Land/B(l)ack is a long-term multimedia photo documentary project inspired by Indigenous movements for land reclamation, sovereignty, and decolonization. At its heart is the assertion that one cannot speak about land—particularly the land of Turtle Island—without also speaking about Indigeneity and Blackness.
The U.S. was built on the backs of enslaved Black people, whose labor made possible the nation’s economic and political foundations. From the 15th through the 19th centuries, Black hands cleared forests, tilled soil, and harvested cotton, sugar, and tobacco. Even as settler colonialism and white supremacy worked to erase and dispossess, Black and Indigenous peoples resisted through culture, kinship, and refusal.
Land/B(l)ack positions these legacies in conversation with one another. Through visual ethnography, documentary photography, portraiture, and radical dialog, the project offers an ongoing and evolving archive of how Black and Indigenous communities continue to survive, resist, and build new forms of kinship with each other, the land, and their ancestors.
This long-term body of work aims to document cultural and land stewardship as everyday acts of freedom, memory, and relationality—revealing not only what has been endured, but what is being made anew.


Black Badger Archive
The Black Badger Archive is a multimedia photo-documentary project dedicated to authentically rendering the Black experience at the University of Wisconsin–Madison. Initiated in Fall 2021, the project responds to a glaring absence of Black representation in the university’s archival and communications infrastructure. Despite Black students having been present on campus since 1875, the institution’s visual record remains incomplete and, in some cases, deeply problematic—such as in the year 2000, when the university photoshopped a Black student, Diallo Shabazz, into its admissions brochure to feign diversity.

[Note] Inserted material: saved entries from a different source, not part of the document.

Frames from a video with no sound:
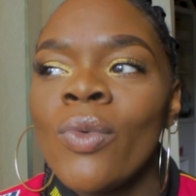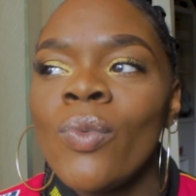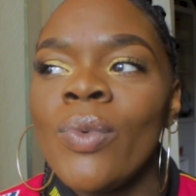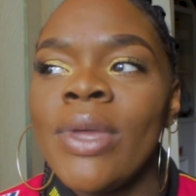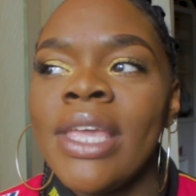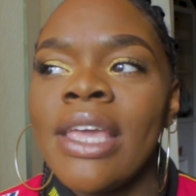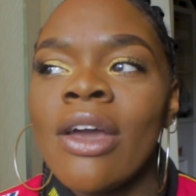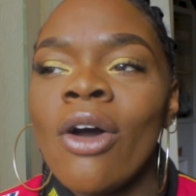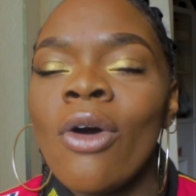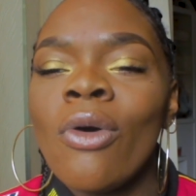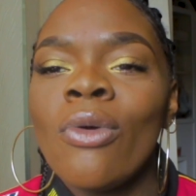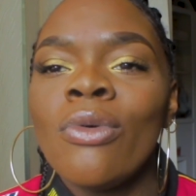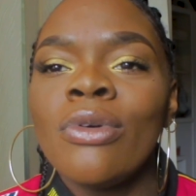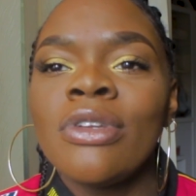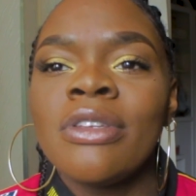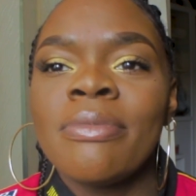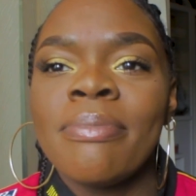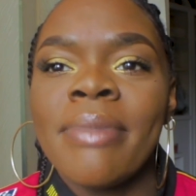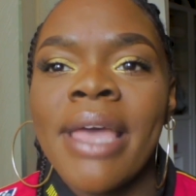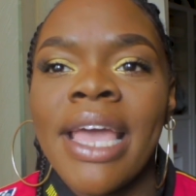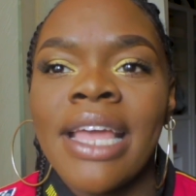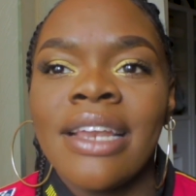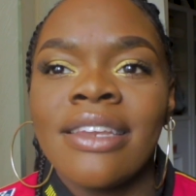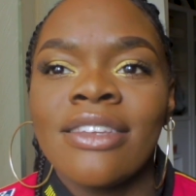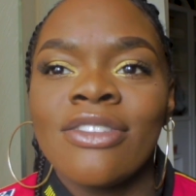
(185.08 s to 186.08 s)
We hold
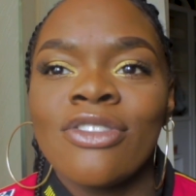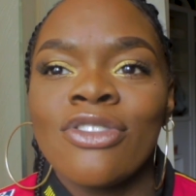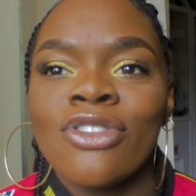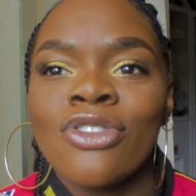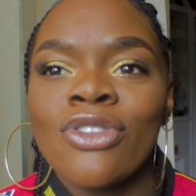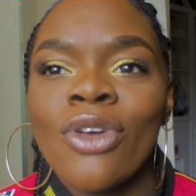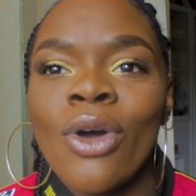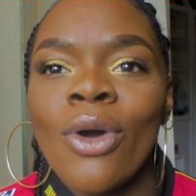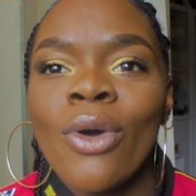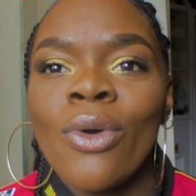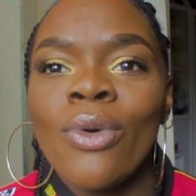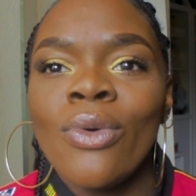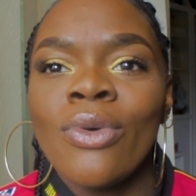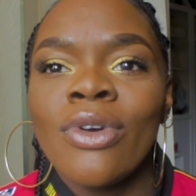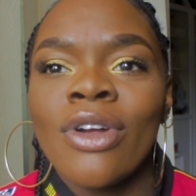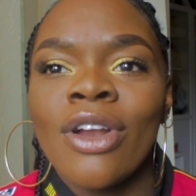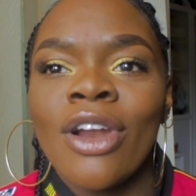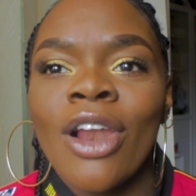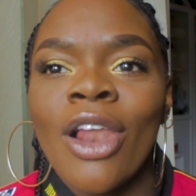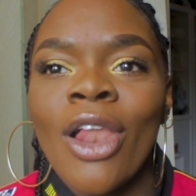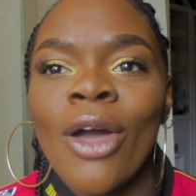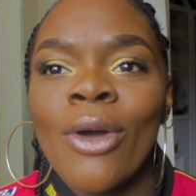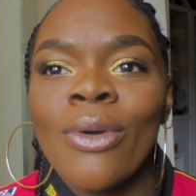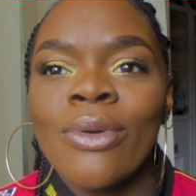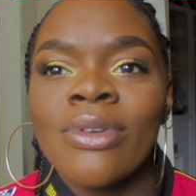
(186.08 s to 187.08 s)
men so
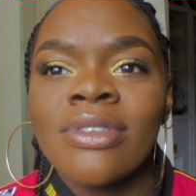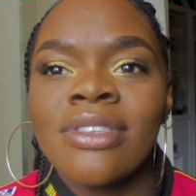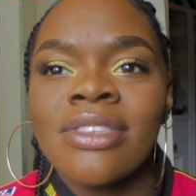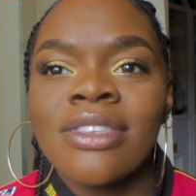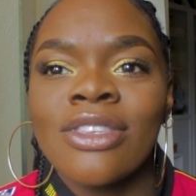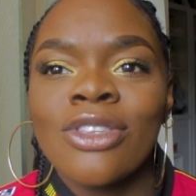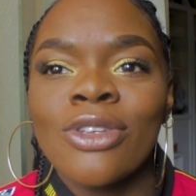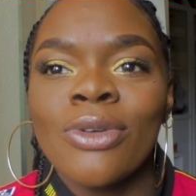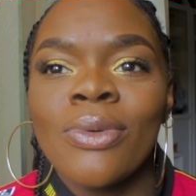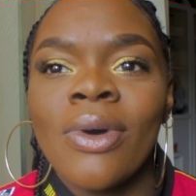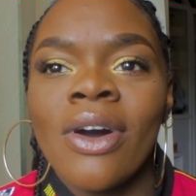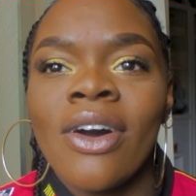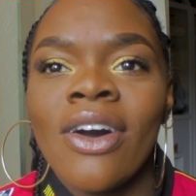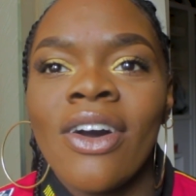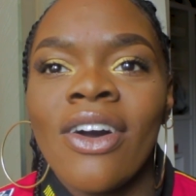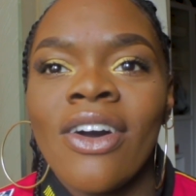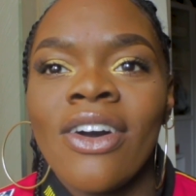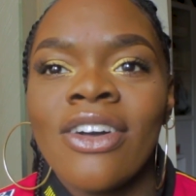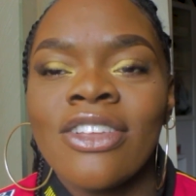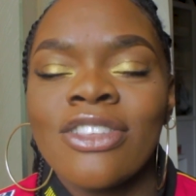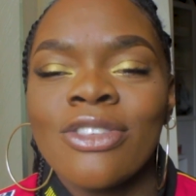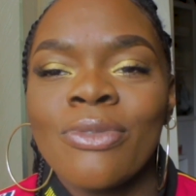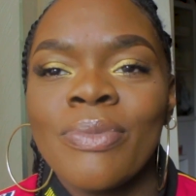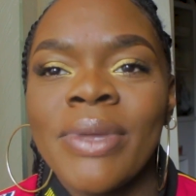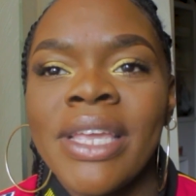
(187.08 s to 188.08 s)
close to our
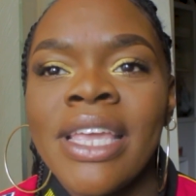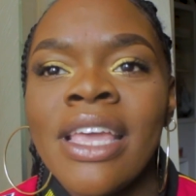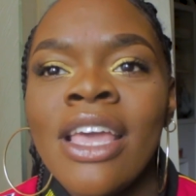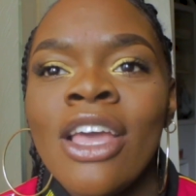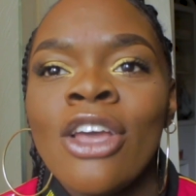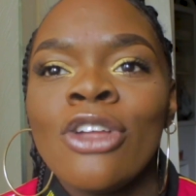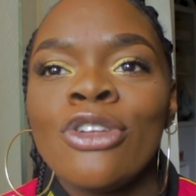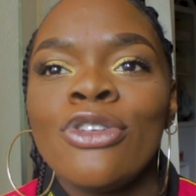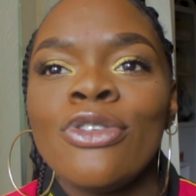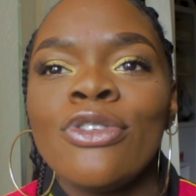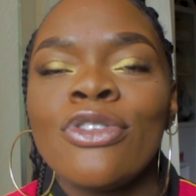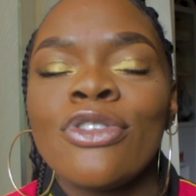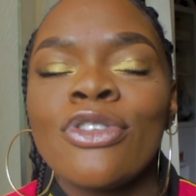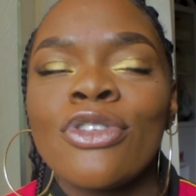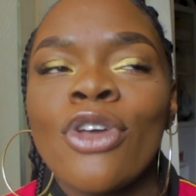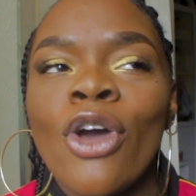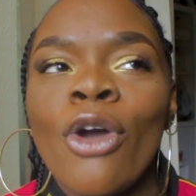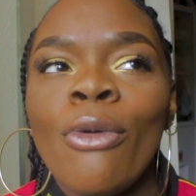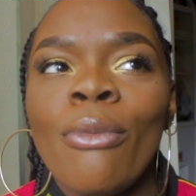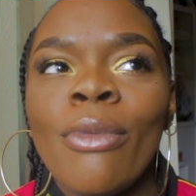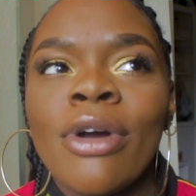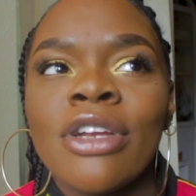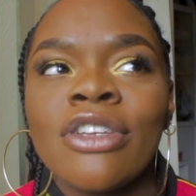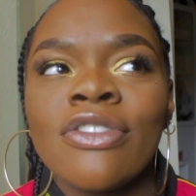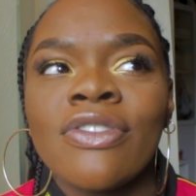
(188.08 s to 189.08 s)
hearts and we do
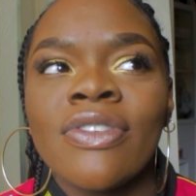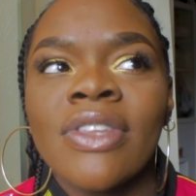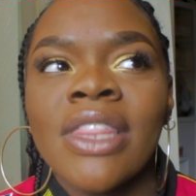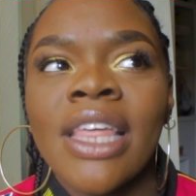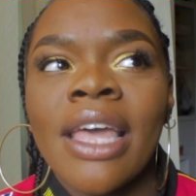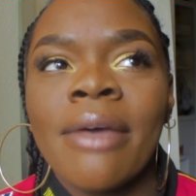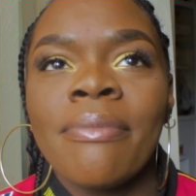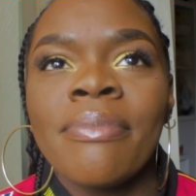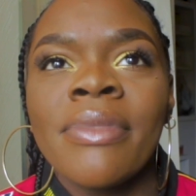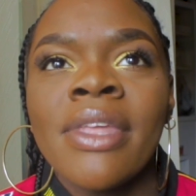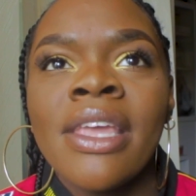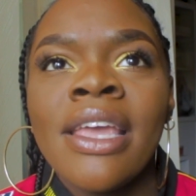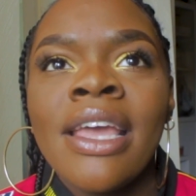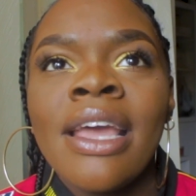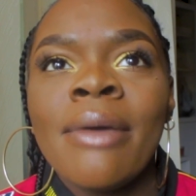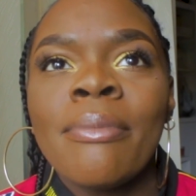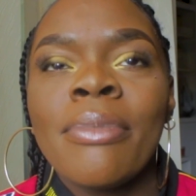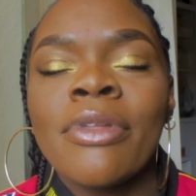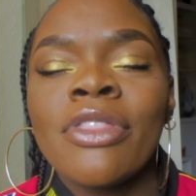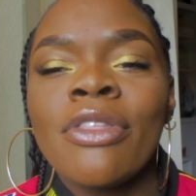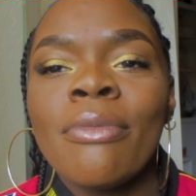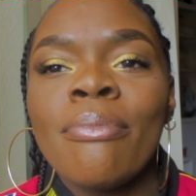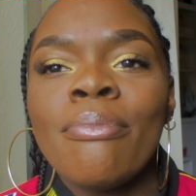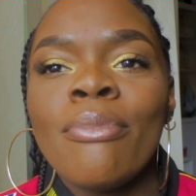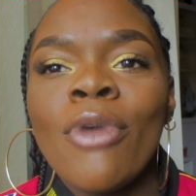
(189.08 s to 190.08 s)
so much for them.
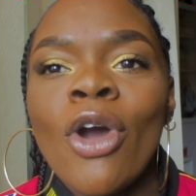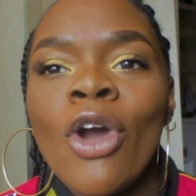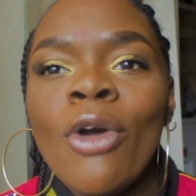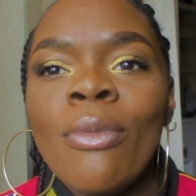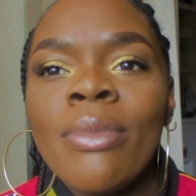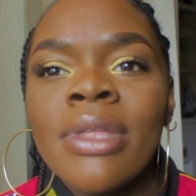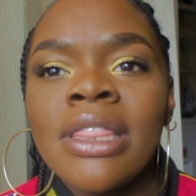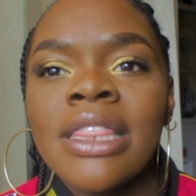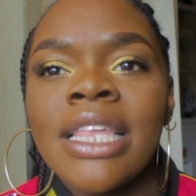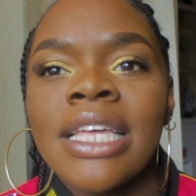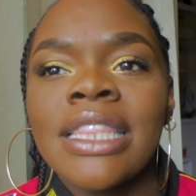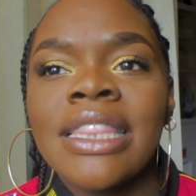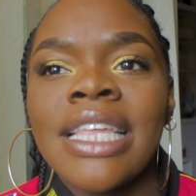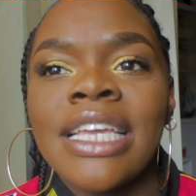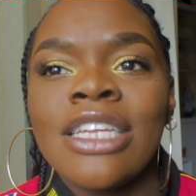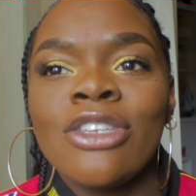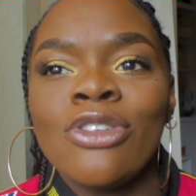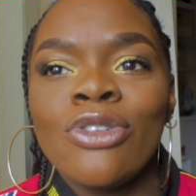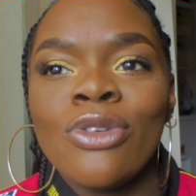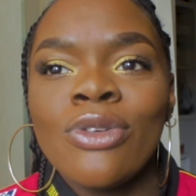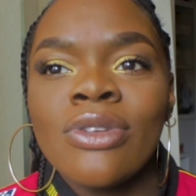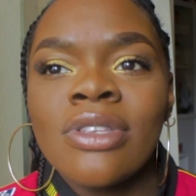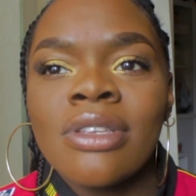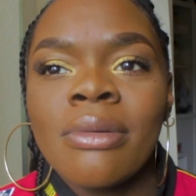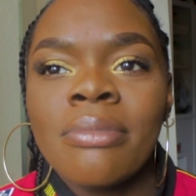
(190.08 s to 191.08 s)
But the moment that they
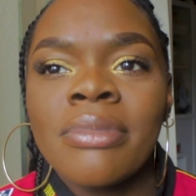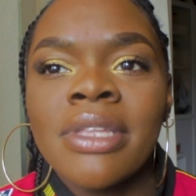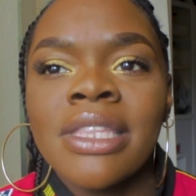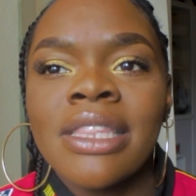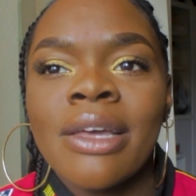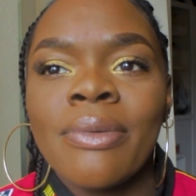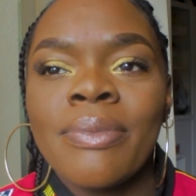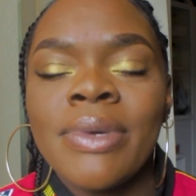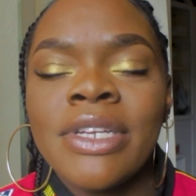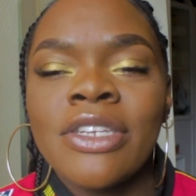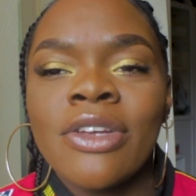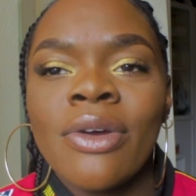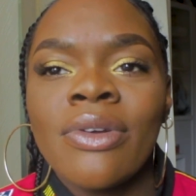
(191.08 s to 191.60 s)
do something that we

This archive grows from the lived experience and creative practice of the author, a First Wave Scholar and artist-researcher, who has been photographing the spaces where Black life is made and held—protests, portraits, parties, classrooms, and community gatherings. It is an ongoing documentation effort that seeks to preserve and elevate the mundane and extraordinary ways Black students, staff, and faculty resist, relate, and reimagine their place on campus.
The archive is also a political intervention. In the wake of the 2023 Supreme Court decision to strike down race-based affirmative action, The Black Badger Archive offers an urgent, people-centered counter-narrative to sterile institutional metrics of diversity. It asserts that presence does not equal visibility, and visibility does not equal care.

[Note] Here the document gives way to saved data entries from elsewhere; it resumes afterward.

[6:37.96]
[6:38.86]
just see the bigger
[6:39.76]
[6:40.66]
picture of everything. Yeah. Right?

Ultimately, The Black Badger Archive is both a creative and scholarly intervention. It not only addresses the erasure and underdocumentation of figures such as Gwendolyn Brooks, Lorraine Hansberry, and bell hooks within the university’s historical record—it also ensures that current and future generations can see themselves reflected, remembered, and rendered with care. The project will culminate at the conclusion of the author’s undergraduate tenure, but its impact is designed to outlast my time at UW–Madison.